The spread between the lowest- and highest-debt deciles summarizes how variable outcomes are at UC Clermont College.

Total Federal Debt With PLUS Loans for University of Cincinnati-Clermont College

Median federal debt understates the full cost when PLUS loans are included. The totals below add PLUS borrowing for UC Clermont College.

GroupBorrowersMedian debt incl. PLUS
All borrowers6279$20,000
Completed (graduates)3803$23,602
Did not complete2476$16,936

For students who completed, the median total debt including PLUS loans works out to a standard 10-year payment of about $280.65/mo.

Borrowing by Loan Type at University of Cincinnati-Clermont College

The split below distinguishes Stafford borrowers from non-Stafford borrowers at UC Clermont College.

Stafford vs Non-Stafford (any year)

CohortBorrowersMedian debt incl. PLUS
Used a Stafford loan6165$20,000
No Stafford loan114$20,133

Stafford This Year vs Not

CohortBorrowersMedian debt incl. PLUS
Stafford loan this year5563$20,432
No Stafford loan this year716$16,653

Repayment Burden at University of Cincinnati-Clermont College

These figures turn the debt totals into a monthly repayment picture for UC Clermont College.

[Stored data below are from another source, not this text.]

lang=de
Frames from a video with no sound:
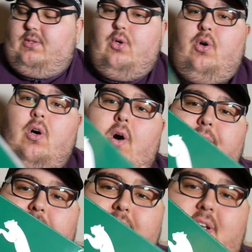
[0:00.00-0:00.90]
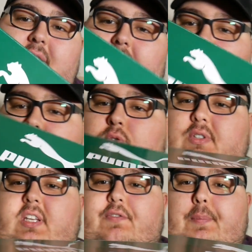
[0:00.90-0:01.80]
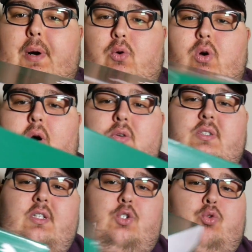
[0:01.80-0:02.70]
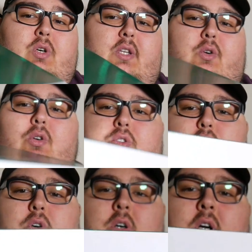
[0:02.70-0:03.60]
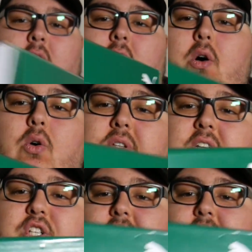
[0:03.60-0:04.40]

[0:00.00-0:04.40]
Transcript: So, auf jeden Fall, ja, so sieht die Verpackung aus, ne? Schuhkarton, so. Und hier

Student Loan Default Rates at University of Cincinnati-Clermont College

The default rate measures how many borrowers fall behind and ultimately fail to repay their federal loans. The official Department of Education two-year default rate for UC Clermont College appears below.

MetricValue
2-year cohort default rate6.6%
Borrowers in the cohort9406

This rate follows a borrower cohort from the start of repayment through the two-year window the Department of Education uses.

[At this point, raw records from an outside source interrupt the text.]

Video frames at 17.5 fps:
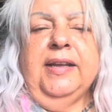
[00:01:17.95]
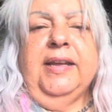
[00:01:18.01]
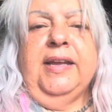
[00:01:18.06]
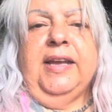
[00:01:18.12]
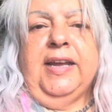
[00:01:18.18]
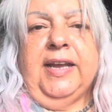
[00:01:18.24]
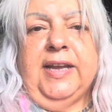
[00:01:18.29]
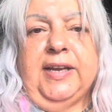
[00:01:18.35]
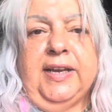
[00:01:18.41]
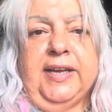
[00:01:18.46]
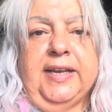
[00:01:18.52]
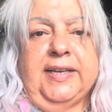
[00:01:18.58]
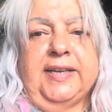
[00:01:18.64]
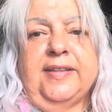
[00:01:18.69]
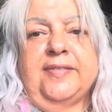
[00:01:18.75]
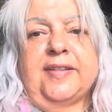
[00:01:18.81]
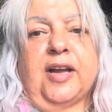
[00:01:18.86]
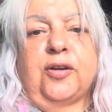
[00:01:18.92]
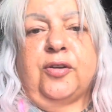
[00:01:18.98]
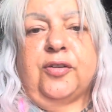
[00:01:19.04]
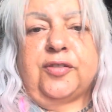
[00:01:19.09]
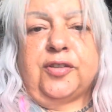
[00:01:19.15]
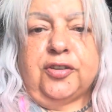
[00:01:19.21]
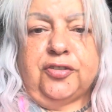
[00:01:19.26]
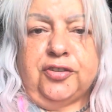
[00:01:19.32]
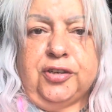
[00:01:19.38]
e chissà
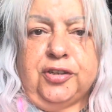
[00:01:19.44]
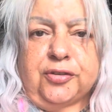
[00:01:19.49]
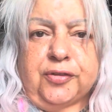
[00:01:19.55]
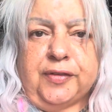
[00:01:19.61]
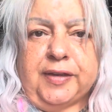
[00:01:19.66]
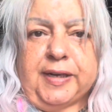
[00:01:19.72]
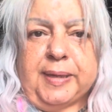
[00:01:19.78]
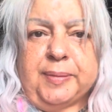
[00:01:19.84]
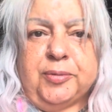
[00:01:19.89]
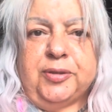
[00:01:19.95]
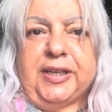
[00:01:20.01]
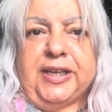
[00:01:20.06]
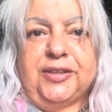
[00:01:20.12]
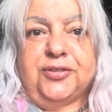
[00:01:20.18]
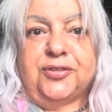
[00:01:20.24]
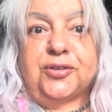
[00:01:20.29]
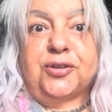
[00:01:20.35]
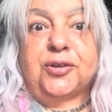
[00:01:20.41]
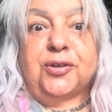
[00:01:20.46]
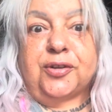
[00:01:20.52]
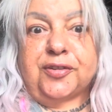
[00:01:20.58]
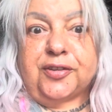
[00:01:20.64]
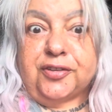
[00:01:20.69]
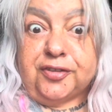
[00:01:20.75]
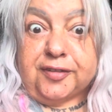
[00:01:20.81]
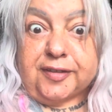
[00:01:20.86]
cosa ci ritroveremo dentro
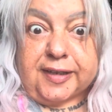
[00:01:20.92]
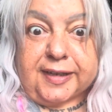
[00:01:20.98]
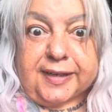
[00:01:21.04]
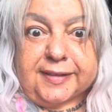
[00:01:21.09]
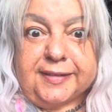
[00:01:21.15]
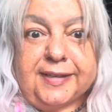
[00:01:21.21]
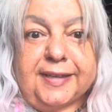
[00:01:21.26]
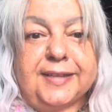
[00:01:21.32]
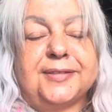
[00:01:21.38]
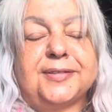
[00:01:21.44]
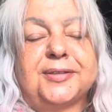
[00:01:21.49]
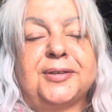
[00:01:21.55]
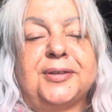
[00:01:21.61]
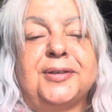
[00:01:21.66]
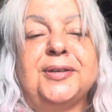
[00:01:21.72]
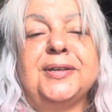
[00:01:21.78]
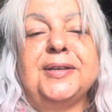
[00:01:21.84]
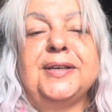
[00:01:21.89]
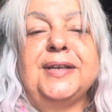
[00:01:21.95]
cosa ci sarà dentro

How Borrowing Varies by Student Group at University of Cincinnati-Clermont College

Median debt differs by income tier, first-generation status, and whether the student is financially dependent.

Median Debt by Income Bracket

Income tierMedian federal debt
Low income$12,000
Middle income$12,000
High income$12,000

By First-Generation Status

CohortMedian federal debt
First-generation students$12,000
Continuing-generation students$12,833

By Dependency Status

CohortMedian federal debt
Dependent students$12,000
Independent students$14,112

Calculated Equity Indicators for University of Cincinnati-Clermont College

Federal data publishes the following gap measures for UC Clermont College.

What to Know Before You Borrow

Subsidized and Unsubsidized Loans

With an unsubsidized loan, interest starts adding up the day the loan is disbursed, including during school. Subsidized loans, by contrast, do not accrue interest while you are enrolled at least half-time, which makes them the less expensive option when you qualify.

Did You Know?

Declaring bankruptcy does not erase federal student loan debt. If you stop paying, the federal government can garnish a portion of your wages until the loans are repaid.

References

More about our data sources and methodologies.